Тексты-матрешки Владимира Набокова (Давыдов) - страница 71

(V, 730)

Нет сомнения, что новое «там» Цинцинната наполнено новым, поэтическим содержанием. Речь идет об области творчества, о мире, созданном в произведении истинного искусства. О таком мире Набоков написал:

Для меня художественное произведение существует лишь постольку, поскольку оно дает мне то, что грубо можно назвать эстетическим блаженством, иначе говоря, ощущением, что я каким-то образом причастен к тем сферам бытия, где искусство (любознательность, нежность, доброта и восторг) является нормой.>{202}

По мере того как Цинциннат, перерождаясь, становится поэтом, прежнее «там» Тамариных Садов сменяется новым «там» творчества. Этот переход сопровождается причудливыми метаморфозами введенного в роман мотива дерева. «Древо» — центральный символ в гностических мифах. Для примера приведу гностическое описание «лжерая» из апокрифического Евангелия Иоанна:

Первый архонт поместил Адама в рай, сказав, что здесь будет «наслаждение» для него. Он попытался обмануть его, ибо наслаждение их горько и красота их беззаконна. Их наслаждение — обман, и их древо — вражда. Их плод — яд, от которого нет исцеления, и их обещания — смерть. Но их древо было посажено как «древо жизни». Я разоблачу для тебя тайну их «жизни» — это Ложный Дух.>{203}

В «Приглашении на казнь» мотив дерева составляет определенный «тематический узор».>{204} Во-первых, «дубы» метонимически характеризуют «Тамарины Сады». Мотив «дуба» тесно связан с любовью Цинцинната к Марфиньке: «И все-таки: я тебя люблю. Я тебя безысходно, гибельно, непоправимо… Покуда в тех садах будут дубы, я буду тебя…» (IV, 82).
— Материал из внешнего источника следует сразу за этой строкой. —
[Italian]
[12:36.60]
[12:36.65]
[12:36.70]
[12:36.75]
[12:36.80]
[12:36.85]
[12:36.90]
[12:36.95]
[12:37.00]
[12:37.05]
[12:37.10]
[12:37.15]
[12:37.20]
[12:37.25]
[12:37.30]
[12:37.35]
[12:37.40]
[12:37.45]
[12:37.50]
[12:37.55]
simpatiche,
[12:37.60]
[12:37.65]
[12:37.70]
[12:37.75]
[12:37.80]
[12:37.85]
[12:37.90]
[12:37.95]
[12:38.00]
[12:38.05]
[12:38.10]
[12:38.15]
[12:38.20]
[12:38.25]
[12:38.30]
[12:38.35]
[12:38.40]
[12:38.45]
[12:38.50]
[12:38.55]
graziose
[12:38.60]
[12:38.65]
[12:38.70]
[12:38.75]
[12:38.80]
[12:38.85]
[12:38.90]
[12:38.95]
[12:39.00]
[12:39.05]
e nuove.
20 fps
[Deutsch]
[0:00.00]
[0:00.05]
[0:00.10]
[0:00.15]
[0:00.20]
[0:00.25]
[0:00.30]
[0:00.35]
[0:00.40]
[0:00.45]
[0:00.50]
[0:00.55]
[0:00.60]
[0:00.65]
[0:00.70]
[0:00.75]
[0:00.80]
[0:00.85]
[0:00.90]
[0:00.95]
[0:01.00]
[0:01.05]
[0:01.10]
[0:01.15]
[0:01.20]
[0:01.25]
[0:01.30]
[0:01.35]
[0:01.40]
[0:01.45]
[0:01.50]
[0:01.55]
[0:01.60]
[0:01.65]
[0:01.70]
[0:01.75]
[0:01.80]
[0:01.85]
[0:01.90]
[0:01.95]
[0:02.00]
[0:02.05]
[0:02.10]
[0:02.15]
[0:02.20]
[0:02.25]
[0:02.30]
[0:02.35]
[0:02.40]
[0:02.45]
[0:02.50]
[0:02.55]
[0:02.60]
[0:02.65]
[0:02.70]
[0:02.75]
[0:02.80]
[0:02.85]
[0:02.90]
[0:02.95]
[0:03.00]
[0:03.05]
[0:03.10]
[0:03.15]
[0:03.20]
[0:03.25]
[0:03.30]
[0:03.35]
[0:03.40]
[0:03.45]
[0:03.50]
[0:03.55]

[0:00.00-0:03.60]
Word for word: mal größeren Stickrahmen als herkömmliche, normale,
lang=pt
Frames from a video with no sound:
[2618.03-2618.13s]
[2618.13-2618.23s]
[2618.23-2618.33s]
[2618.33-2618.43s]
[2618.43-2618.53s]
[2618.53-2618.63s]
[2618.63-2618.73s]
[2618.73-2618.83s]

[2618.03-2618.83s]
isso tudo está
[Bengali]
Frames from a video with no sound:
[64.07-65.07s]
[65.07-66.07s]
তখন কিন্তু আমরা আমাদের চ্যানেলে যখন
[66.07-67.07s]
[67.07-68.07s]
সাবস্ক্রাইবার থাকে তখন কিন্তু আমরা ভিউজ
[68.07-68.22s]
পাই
Во-вторых, «дуб» прямо связан с темой смерти. Плаха, на которой казнят Цинцинната, — «покатая, гладкая дубовая колода, таких размеров, что на ней можно было свободно улечься, раскинув руки» (IV, 184) (намек на распятие). В-третьих, мотив дуба сопрягается с темой творчества. «Дуб» («Quercus») название романа, который читает Цинциннат. Прямую связь между творчеством и деревом Набоков раскрывает и в своей автобиографии. Говоря о творческом вдохновении, он пишет:

…когда я ныне впадаю в этот давний транс, я совершенно готов, очнувшись, очутиться высоко на некоем дереве, над крапчатой скамейкой моего отрочества, прижимаясь животом к толстой, удобной ветке и покачивая рукой среди листьев, по которым ходят тени других листьев.>{205}

Здесь мы, конечно, имеем дело с реализацией метафоры «дерево — книга», причем, «листья» соответствуют «листам».>{206} Итак, в ожидании казни на дубовой плахе, под впечатлением от «знаменитого романа» о дубе меркнут воспоминания о дубах Тамариных Садов, и их «зеленое, муравчатое Там» уступает место новому «там» творчества.